Shown below are entries with pictures; the line with "Silent video, 10 frames per second." through the line with "Transcript: he calmed" is the span to retype exactly, and the pictures stay out.

**Data:**
##########

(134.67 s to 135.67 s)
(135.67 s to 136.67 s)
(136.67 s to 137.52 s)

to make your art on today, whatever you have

##########

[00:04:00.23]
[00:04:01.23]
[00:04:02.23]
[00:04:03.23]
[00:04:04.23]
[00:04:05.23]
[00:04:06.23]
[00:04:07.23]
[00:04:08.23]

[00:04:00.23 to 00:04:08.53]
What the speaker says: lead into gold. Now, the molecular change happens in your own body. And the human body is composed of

##########

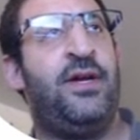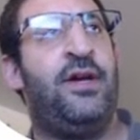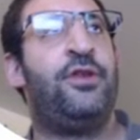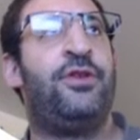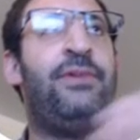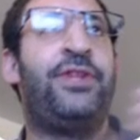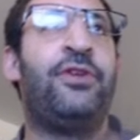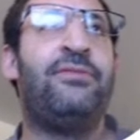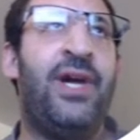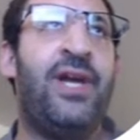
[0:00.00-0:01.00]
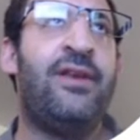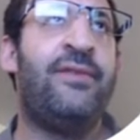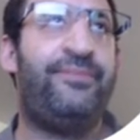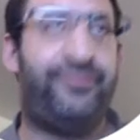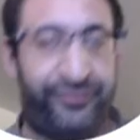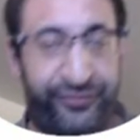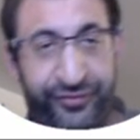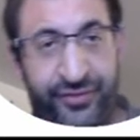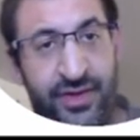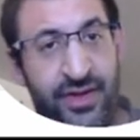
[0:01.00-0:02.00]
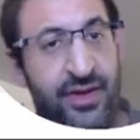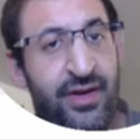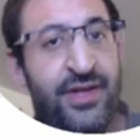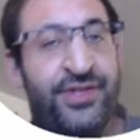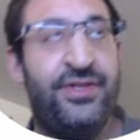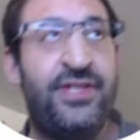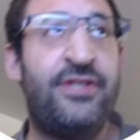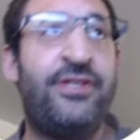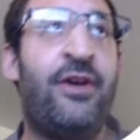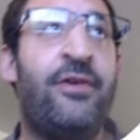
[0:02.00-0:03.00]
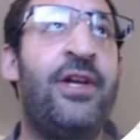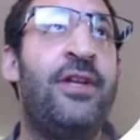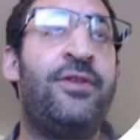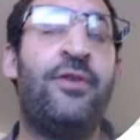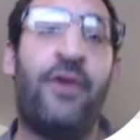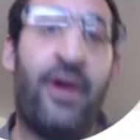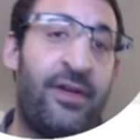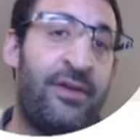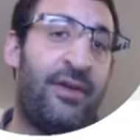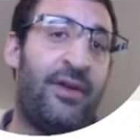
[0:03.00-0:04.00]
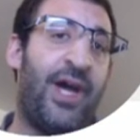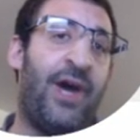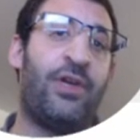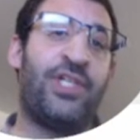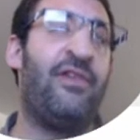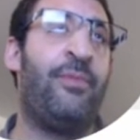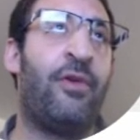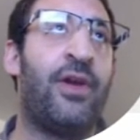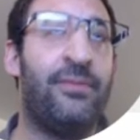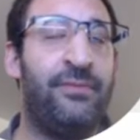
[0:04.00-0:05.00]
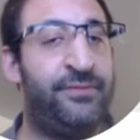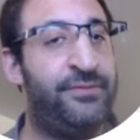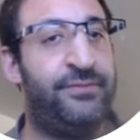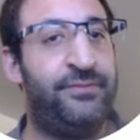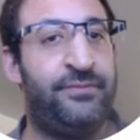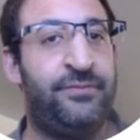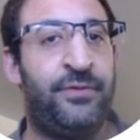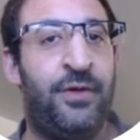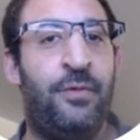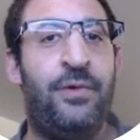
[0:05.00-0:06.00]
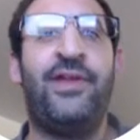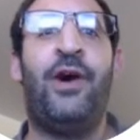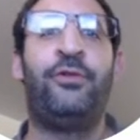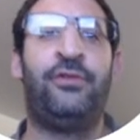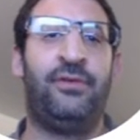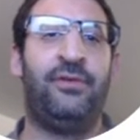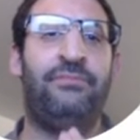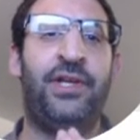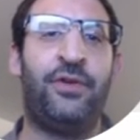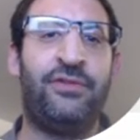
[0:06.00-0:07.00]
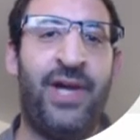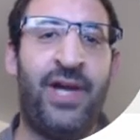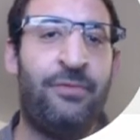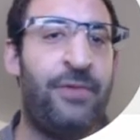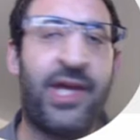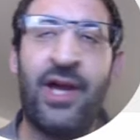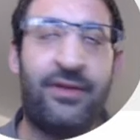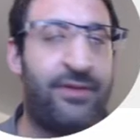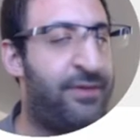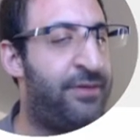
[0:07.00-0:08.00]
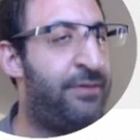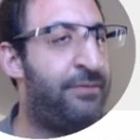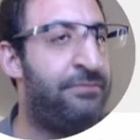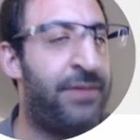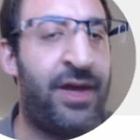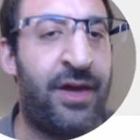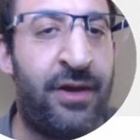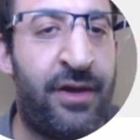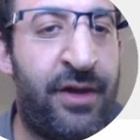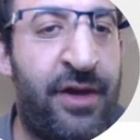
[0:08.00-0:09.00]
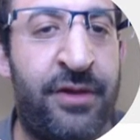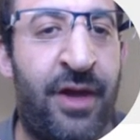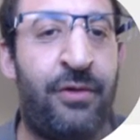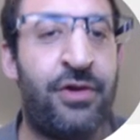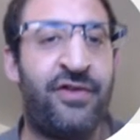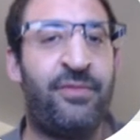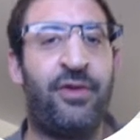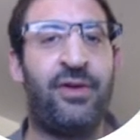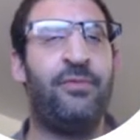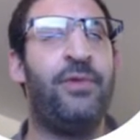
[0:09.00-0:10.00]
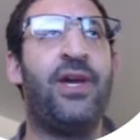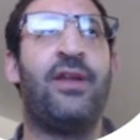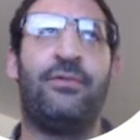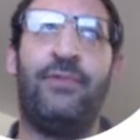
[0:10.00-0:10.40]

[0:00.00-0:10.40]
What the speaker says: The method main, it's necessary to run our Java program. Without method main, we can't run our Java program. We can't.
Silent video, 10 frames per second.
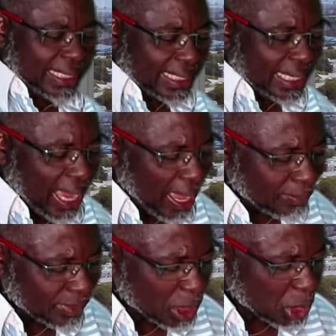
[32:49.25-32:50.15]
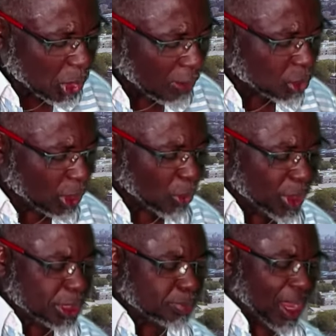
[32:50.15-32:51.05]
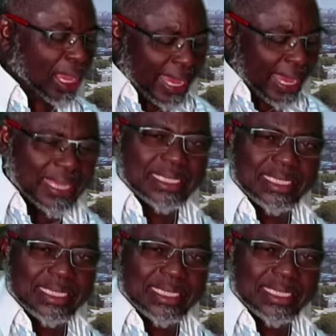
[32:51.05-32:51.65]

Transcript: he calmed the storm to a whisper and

##########

**Exercise response:**
Silent video, 10 frames per second.
[32:49.25-32:50.15]
[32:50.15-32:51.05]
[32:51.05-32:51.65]

Transcript: he calmed the storm to a whisper and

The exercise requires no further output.